Start of Block

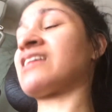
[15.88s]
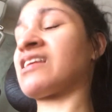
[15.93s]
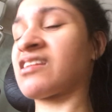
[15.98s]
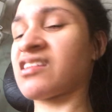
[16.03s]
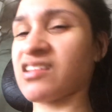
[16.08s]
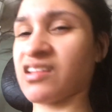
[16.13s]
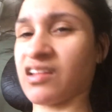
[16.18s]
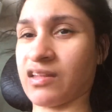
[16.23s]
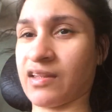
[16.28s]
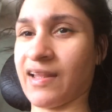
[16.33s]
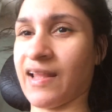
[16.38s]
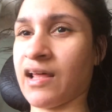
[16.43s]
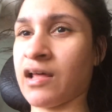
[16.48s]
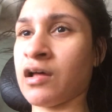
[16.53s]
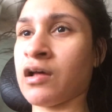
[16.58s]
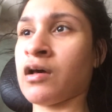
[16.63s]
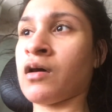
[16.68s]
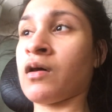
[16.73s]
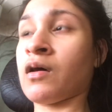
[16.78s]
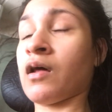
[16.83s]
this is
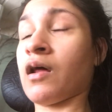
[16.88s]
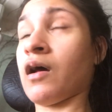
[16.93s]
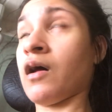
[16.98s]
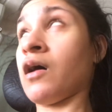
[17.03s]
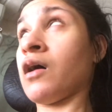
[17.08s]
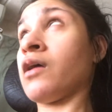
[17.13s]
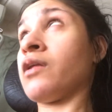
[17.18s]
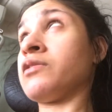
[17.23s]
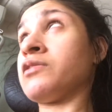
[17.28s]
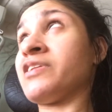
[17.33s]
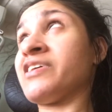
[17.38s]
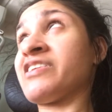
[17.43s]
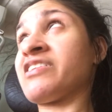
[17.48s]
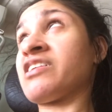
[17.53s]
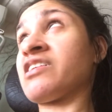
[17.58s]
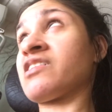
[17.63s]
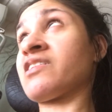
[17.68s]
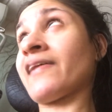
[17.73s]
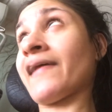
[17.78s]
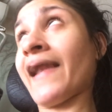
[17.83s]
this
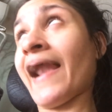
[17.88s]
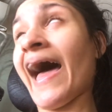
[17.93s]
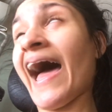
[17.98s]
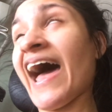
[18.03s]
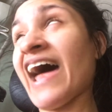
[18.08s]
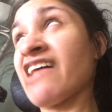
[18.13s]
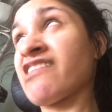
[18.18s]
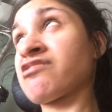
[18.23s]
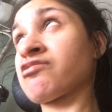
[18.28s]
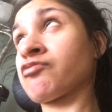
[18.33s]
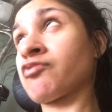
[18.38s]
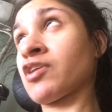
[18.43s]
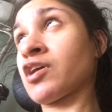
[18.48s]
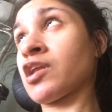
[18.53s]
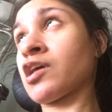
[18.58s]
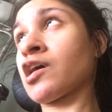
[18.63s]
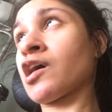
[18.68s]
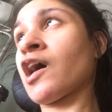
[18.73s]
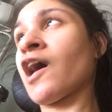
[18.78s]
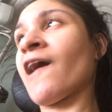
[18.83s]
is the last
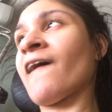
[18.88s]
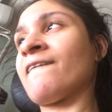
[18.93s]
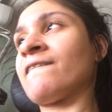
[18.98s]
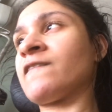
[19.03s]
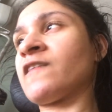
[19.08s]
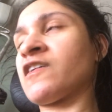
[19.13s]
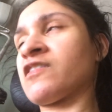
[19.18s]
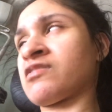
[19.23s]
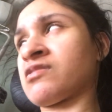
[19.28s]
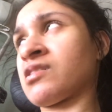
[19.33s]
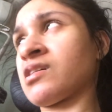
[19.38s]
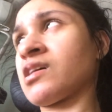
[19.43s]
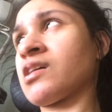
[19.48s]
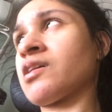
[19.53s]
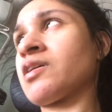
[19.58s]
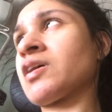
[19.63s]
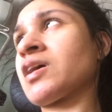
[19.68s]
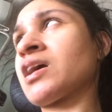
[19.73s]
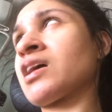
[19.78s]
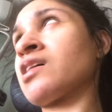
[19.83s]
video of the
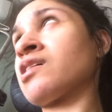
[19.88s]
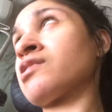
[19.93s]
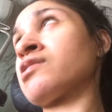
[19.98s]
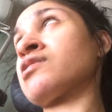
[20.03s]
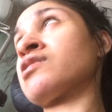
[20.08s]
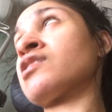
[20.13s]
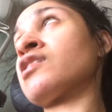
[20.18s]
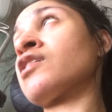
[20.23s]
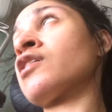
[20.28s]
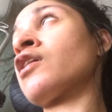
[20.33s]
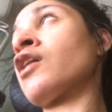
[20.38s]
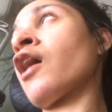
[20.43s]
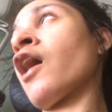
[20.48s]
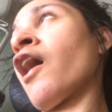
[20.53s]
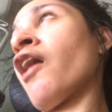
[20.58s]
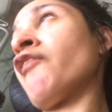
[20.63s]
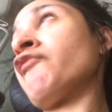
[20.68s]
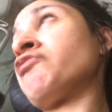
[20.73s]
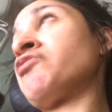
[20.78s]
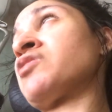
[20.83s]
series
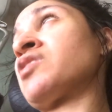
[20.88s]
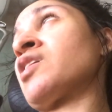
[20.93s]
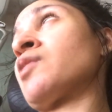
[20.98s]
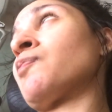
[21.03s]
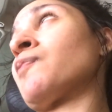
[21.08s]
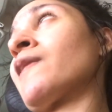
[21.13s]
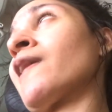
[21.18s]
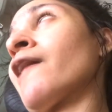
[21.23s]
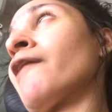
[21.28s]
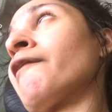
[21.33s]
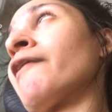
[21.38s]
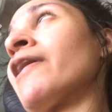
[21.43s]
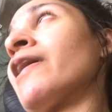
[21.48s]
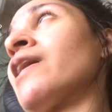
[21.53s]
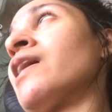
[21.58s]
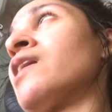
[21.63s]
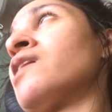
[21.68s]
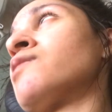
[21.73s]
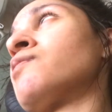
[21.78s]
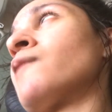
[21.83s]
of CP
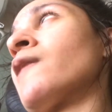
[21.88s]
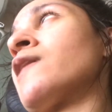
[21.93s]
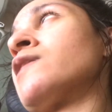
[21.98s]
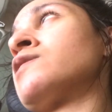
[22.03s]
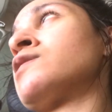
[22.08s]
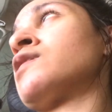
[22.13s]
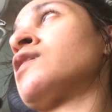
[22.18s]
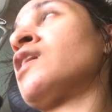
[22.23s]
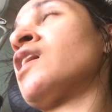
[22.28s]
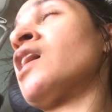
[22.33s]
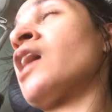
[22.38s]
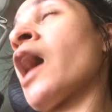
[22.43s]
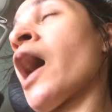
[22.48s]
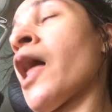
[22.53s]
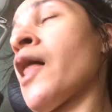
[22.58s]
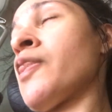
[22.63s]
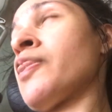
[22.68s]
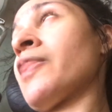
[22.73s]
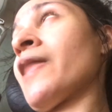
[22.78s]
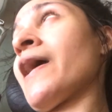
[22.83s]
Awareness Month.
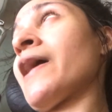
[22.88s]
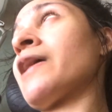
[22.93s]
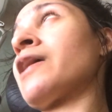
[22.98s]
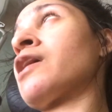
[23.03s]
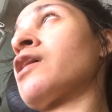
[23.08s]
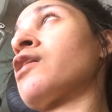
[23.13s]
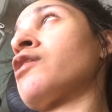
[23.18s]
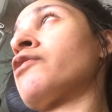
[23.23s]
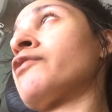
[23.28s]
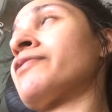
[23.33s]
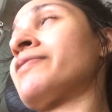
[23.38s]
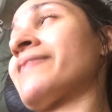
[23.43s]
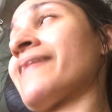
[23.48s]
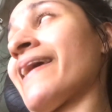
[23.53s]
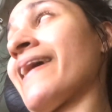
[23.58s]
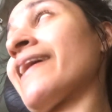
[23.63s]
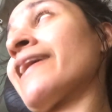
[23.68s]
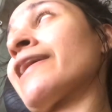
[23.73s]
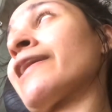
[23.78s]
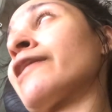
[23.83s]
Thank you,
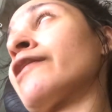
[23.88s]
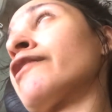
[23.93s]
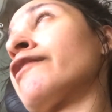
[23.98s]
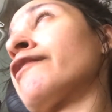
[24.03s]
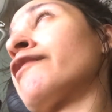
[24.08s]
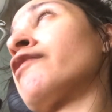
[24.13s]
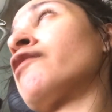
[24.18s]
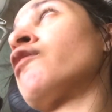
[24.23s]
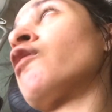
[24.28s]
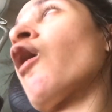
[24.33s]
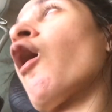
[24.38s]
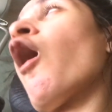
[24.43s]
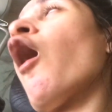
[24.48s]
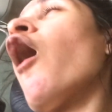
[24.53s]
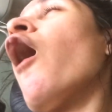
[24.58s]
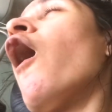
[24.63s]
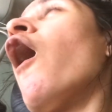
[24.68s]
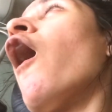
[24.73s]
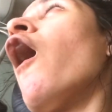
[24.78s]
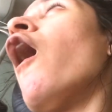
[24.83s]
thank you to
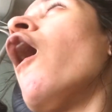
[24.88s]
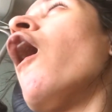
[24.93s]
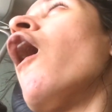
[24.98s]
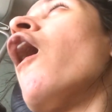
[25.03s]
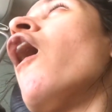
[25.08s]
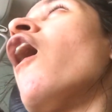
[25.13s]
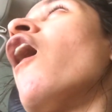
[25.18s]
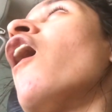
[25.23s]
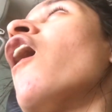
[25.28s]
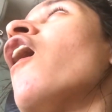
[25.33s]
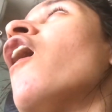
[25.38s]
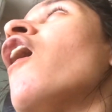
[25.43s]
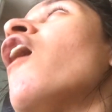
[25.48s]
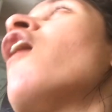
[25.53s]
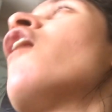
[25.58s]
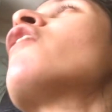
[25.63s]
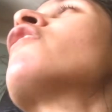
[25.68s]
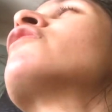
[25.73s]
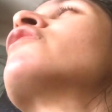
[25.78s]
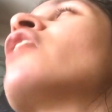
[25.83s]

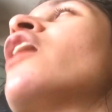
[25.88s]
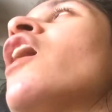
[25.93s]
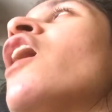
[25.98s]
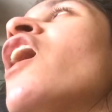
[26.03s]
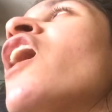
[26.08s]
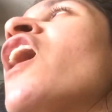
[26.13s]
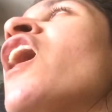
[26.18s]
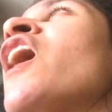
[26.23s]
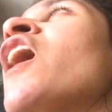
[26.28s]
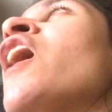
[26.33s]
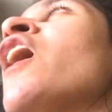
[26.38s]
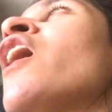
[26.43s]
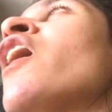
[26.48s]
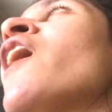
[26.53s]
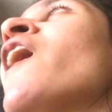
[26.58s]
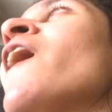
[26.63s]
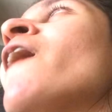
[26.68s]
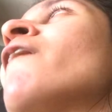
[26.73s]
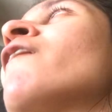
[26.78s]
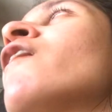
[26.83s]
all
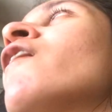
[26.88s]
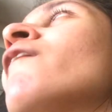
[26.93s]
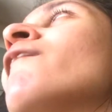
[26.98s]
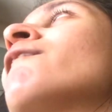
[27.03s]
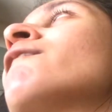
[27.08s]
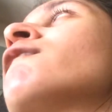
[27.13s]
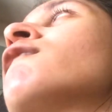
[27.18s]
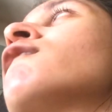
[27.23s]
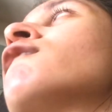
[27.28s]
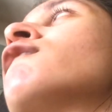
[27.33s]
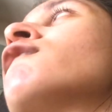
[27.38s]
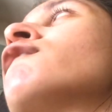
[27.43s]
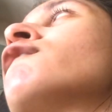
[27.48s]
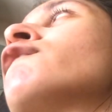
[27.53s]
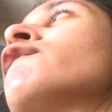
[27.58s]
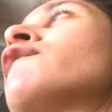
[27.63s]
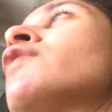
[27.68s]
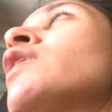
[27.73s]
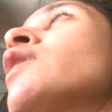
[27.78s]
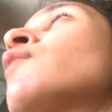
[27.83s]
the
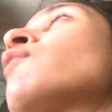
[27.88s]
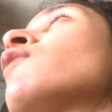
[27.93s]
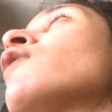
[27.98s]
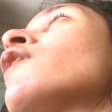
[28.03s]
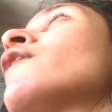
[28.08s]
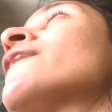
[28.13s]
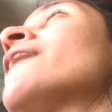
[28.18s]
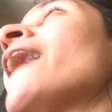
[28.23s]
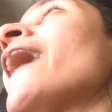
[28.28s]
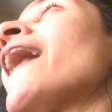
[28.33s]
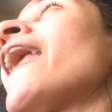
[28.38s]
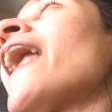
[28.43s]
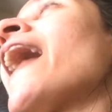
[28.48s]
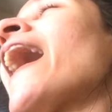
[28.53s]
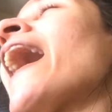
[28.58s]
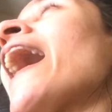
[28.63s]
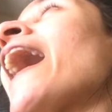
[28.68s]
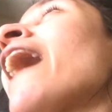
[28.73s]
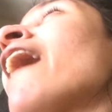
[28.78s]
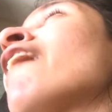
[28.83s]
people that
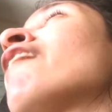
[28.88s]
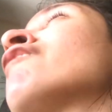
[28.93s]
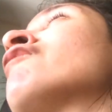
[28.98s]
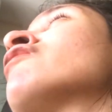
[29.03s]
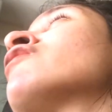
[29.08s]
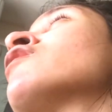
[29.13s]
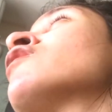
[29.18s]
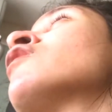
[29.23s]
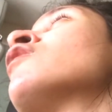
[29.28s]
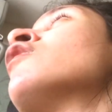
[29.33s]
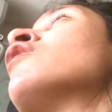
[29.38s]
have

End of Block

--- What the exercise asks ---
Repeat the material above exactly; pictures do not belong in the copy.

--- Output of the exercise ---
[15.88s]
[15.93s]
[15.98s]
[16.03s]
[16.08s]
[16.13s]
[16.18s]
[16.23s]
[16.28s]
[16.33s]
[16.38s]
[16.43s]
[16.48s]
[16.53s]
[16.58s]
[16.63s]
[16.68s]
[16.73s]
[16.78s]
[16.83s]
this is
[16.88s]
[16.93s]
[16.98s]
[17.03s]
[17.08s]
[17.13s]
[17.18s]
[17.23s]
[17.28s]
[17.33s]
[17.38s]
[17.43s]
[17.48s]
[17.53s]
[17.58s]
[17.63s]
[17.68s]
[17.73s]
[17.78s]
[17.83s]
this
[17.88s]
[17.93s]
[17.98s]
[18.03s]
[18.08s]
[18.13s]
[18.18s]
[18.23s]
[18.28s]
[18.33s]
[18.38s]
[18.43s]
[18.48s]
[18.53s]
[18.58s]
[18.63s]
[18.68s]
[18.73s]
[18.78s]
[18.83s]
is the last
[18.88s]
[18.93s]
[18.98s]
[19.03s]
[19.08s]
[19.13s]
[19.18s]
[19.23s]
[19.28s]
[19.33s]
[19.38s]
[19.43s]
[19.48s]
[19.53s]
[19.58s]
[19.63s]
[19.68s]
[19.73s]
[19.78s]
[19.83s]
video of the
[19.88s]
[19.93s]
[19.98s]
[20.03s]
[20.08s]
[20.13s]
[20.18s]
[20.23s]
[20.28s]
[20.33s]
[20.38s]
[20.43s]
[20.48s]
[20.53s]
[20.58s]
[20.63s]
[20.68s]
[20.73s]
[20.78s]
[20.83s]
series
[20.88s]
[20.93s]
[20.98s]
[21.03s]
[21.08s]
[21.13s]
[21.18s]
[21.23s]
[21.28s]
[21.33s]
[21.38s]
[21.43s]
[21.48s]
[21.53s]
[21.58s]
[21.63s]
[21.68s]
[21.73s]
[21.78s]
[21.83s]
of CP
[21.88s]
[21.93s]
[21.98s]
[22.03s]
[22.08s]
[22.13s]
[22.18s]
[22.23s]
[22.28s]
[22.33s]
[22.38s]
[22.43s]
[22.48s]
[22.53s]
[22.58s]
[22.63s]
[22.68s]
[22.73s]
[22.78s]
[22.83s]
Awareness Month.
[22.88s]
[22.93s]
[22.98s]
[23.03s]
[23.08s]
[23.13s]
[23.18s]
[23.23s]
[23.28s]
[23.33s]
[23.38s]
[23.43s]
[23.48s]
[23.53s]
[23.58s]
[23.63s]
[23.68s]
[23.73s]
[23.78s]
[23.83s]
Thank you,
[23.88s]
[23.93s]
[23.98s]
[24.03s]
[24.08s]
[24.13s]
[24.18s]
[24.23s]
[24.28s]
[24.33s]
[24.38s]
[24.43s]
[24.48s]
[24.53s]
[24.58s]
[24.63s]
[24.68s]
[24.73s]
[24.78s]
[24.83s]
thank you to
[24.88s]
[24.93s]
[24.98s]
[25.03s]
[25.08s]
[25.13s]
[25.18s]
[25.23s]
[25.28s]
[25.33s]
[25.38s]
[25.43s]
[25.48s]
[25.53s]
[25.58s]
[25.63s]
[25.68s]
[25.73s]
[25.78s]
[25.83s]

[25.88s]
[25.93s]
[25.98s]
[26.03s]
[26.08s]
[26.13s]
[26.18s]
[26.23s]
[26.28s]
[26.33s]
[26.38s]
[26.43s]
[26.48s]
[26.53s]
[26.58s]
[26.63s]
[26.68s]
[26.73s]
[26.78s]
[26.83s]
all
[26.88s]
[26.93s]
[26.98s]
[27.03s]
[27.08s]
[27.13s]
[27.18s]
[27.23s]
[27.28s]
[27.33s]
[27.38s]
[27.43s]
[27.48s]
[27.53s]
[27.58s]
[27.63s]
[27.68s]
[27.73s]
[27.78s]
[27.83s]
the
[27.88s]
[27.93s]
[27.98s]
[28.03s]
[28.08s]
[28.13s]
[28.18s]
[28.23s]
[28.28s]
[28.33s]
[28.38s]
[28.43s]
[28.48s]
[28.53s]
[28.58s]
[28.63s]
[28.68s]
[28.73s]
[28.78s]
[28.83s]
people that
[28.88s]
[28.93s]
[28.98s]
[29.03s]
[29.08s]
[29.13s]
[29.18s]
[29.23s]
[29.28s]
[29.33s]
[29.38s]
have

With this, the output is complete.